A new stage in Agur's life was the years spent working in the Estonian Information Institute, which was the developer of Estonia's science and technology information systems. Under the instruction of Agur, the institute developed the principles and concept behind the Independent Scientific and Technology Information System (VATTIS).



Under the leadership of Ustus Agur, annual independent conferences and consultations were held, which mirrored the development problems of the dissemination of information and information systems. In 1988, under the leadership of the scientist, the concept of Estonia's informationalization concept was completed, which became a participant in high recognition.

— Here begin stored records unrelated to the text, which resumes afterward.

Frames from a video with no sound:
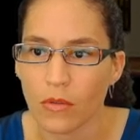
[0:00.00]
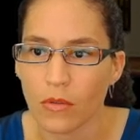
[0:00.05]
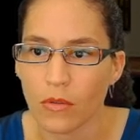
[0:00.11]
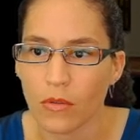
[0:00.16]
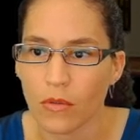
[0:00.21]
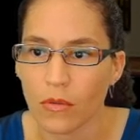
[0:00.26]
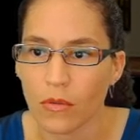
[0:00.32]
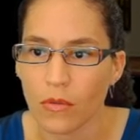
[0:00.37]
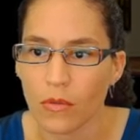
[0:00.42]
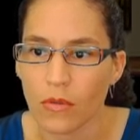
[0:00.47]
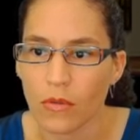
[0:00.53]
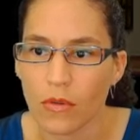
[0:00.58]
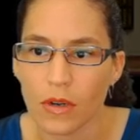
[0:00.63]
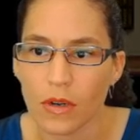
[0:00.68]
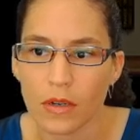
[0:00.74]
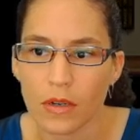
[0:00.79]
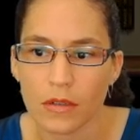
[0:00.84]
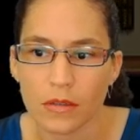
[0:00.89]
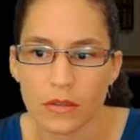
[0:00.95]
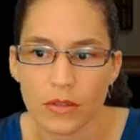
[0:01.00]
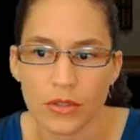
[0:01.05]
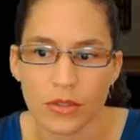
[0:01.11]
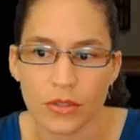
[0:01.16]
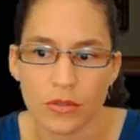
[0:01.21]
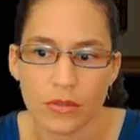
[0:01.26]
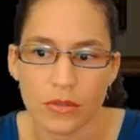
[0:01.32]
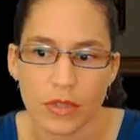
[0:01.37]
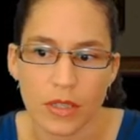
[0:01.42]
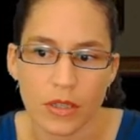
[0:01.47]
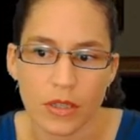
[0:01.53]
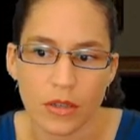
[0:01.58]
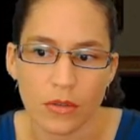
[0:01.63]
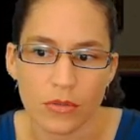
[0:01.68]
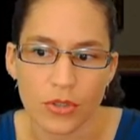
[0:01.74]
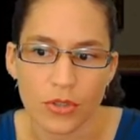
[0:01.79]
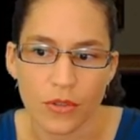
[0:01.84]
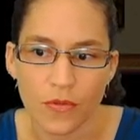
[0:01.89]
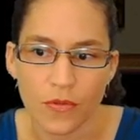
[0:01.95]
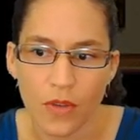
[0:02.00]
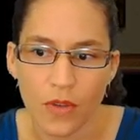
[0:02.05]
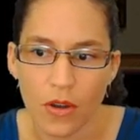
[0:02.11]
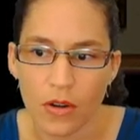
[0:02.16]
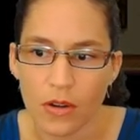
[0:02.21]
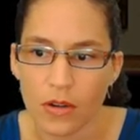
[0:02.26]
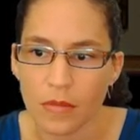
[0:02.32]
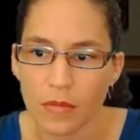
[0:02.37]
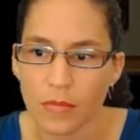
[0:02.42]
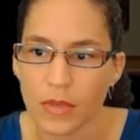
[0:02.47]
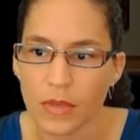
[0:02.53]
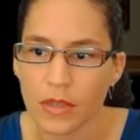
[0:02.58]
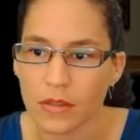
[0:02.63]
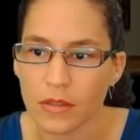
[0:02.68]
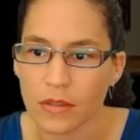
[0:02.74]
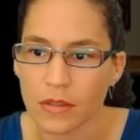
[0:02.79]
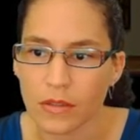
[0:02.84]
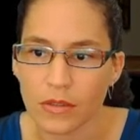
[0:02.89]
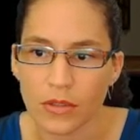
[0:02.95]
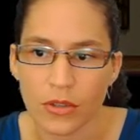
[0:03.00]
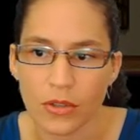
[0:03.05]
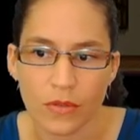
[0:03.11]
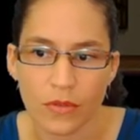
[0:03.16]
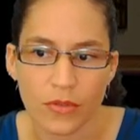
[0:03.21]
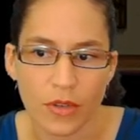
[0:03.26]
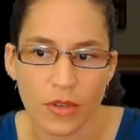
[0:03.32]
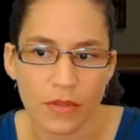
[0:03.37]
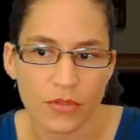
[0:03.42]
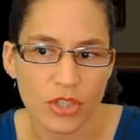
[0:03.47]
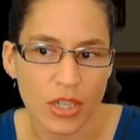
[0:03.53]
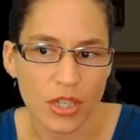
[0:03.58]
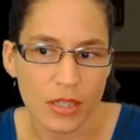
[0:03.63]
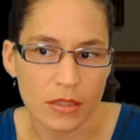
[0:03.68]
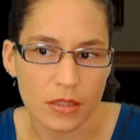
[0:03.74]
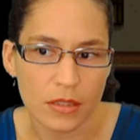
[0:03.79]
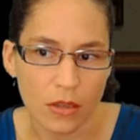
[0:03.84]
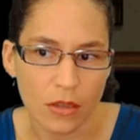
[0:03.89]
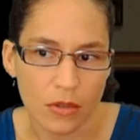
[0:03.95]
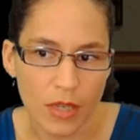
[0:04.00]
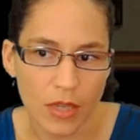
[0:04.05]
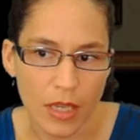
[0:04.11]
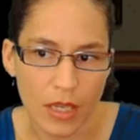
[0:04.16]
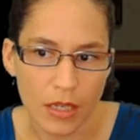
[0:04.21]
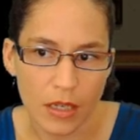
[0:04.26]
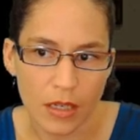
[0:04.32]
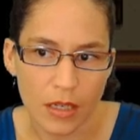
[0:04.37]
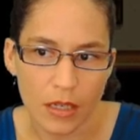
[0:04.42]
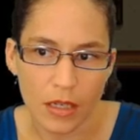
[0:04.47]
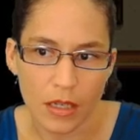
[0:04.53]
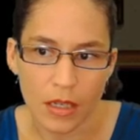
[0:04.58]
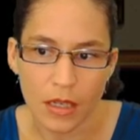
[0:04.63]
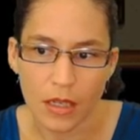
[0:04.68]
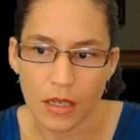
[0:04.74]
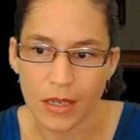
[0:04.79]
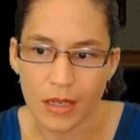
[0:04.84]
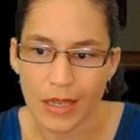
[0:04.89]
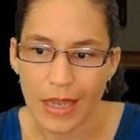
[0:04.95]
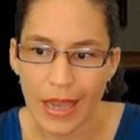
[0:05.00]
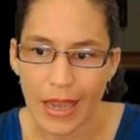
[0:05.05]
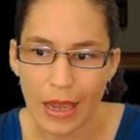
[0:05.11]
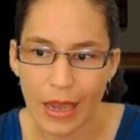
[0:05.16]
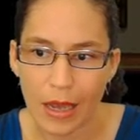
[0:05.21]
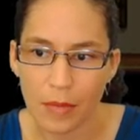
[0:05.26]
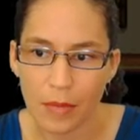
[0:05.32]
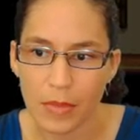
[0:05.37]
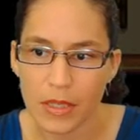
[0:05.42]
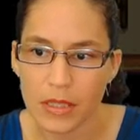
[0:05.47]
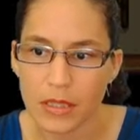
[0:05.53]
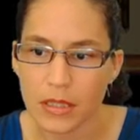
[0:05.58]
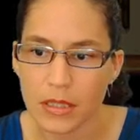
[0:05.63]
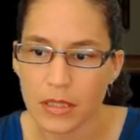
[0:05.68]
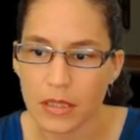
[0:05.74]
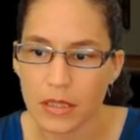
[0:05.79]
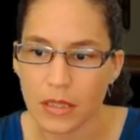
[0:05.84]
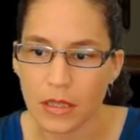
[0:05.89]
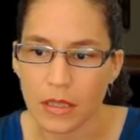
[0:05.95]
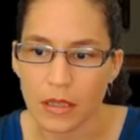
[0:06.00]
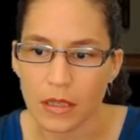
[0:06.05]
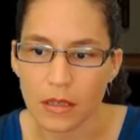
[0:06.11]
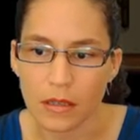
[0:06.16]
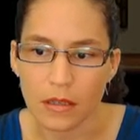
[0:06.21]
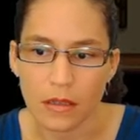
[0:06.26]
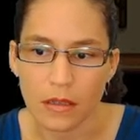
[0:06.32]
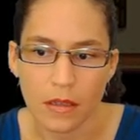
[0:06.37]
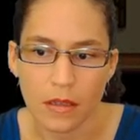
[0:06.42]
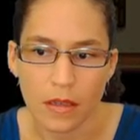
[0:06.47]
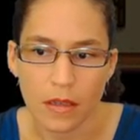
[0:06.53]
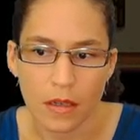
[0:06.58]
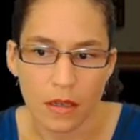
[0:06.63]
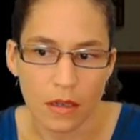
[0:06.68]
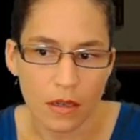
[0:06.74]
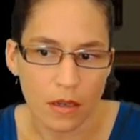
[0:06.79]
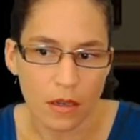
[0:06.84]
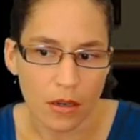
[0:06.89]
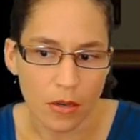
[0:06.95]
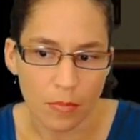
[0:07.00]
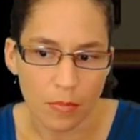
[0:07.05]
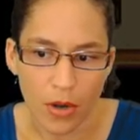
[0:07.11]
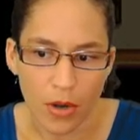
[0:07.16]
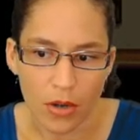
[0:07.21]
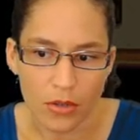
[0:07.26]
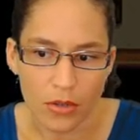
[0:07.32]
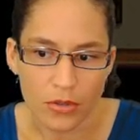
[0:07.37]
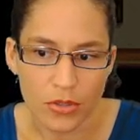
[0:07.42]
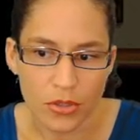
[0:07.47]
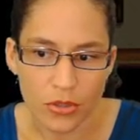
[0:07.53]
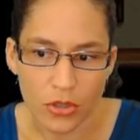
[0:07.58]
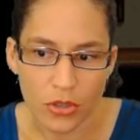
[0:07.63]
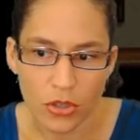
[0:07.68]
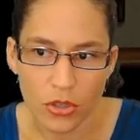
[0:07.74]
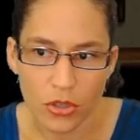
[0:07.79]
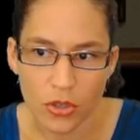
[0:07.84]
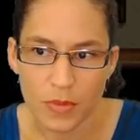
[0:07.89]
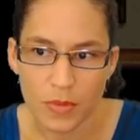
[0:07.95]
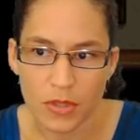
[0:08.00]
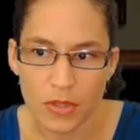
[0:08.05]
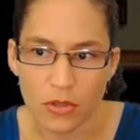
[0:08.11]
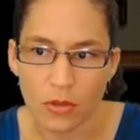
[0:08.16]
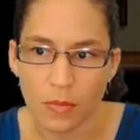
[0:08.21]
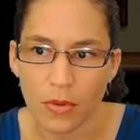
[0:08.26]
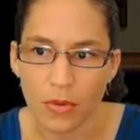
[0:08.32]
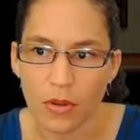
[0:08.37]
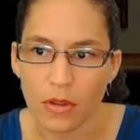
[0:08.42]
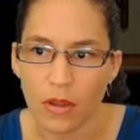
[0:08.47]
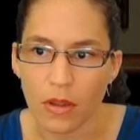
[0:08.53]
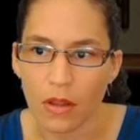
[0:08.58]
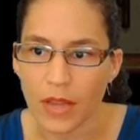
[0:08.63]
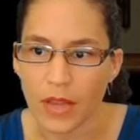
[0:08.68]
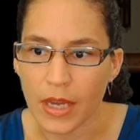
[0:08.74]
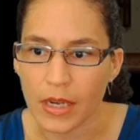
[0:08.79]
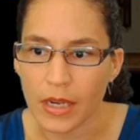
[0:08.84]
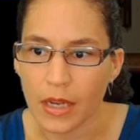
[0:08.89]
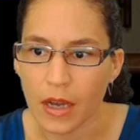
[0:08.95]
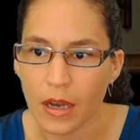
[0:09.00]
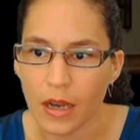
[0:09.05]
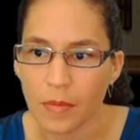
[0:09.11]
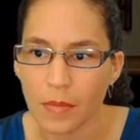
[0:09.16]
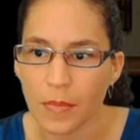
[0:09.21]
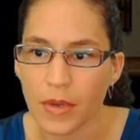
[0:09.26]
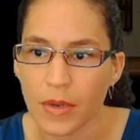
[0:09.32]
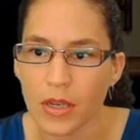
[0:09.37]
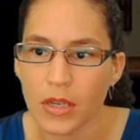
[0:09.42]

Or you can go to farm, you know, if you have chests located in cabins, in uh, barns or coops, it'll pull all that up.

The scientist also played an important part in the arrangement of Estonia's informatic life. His activities are related to the formation of Estonia's Informatics Supervisory Board and the Informatics fund, where Agur worked as director in his final years.



Ustus Agur's versatile and novel activities remain as a valuable spiritual inheritance for Estonia. As a researcher and populariser of science, creator of terminology and compiler of vocabulary, first computer and information newspaper publisher and translator, Ustus Agur has left an indelible mark on our national culture.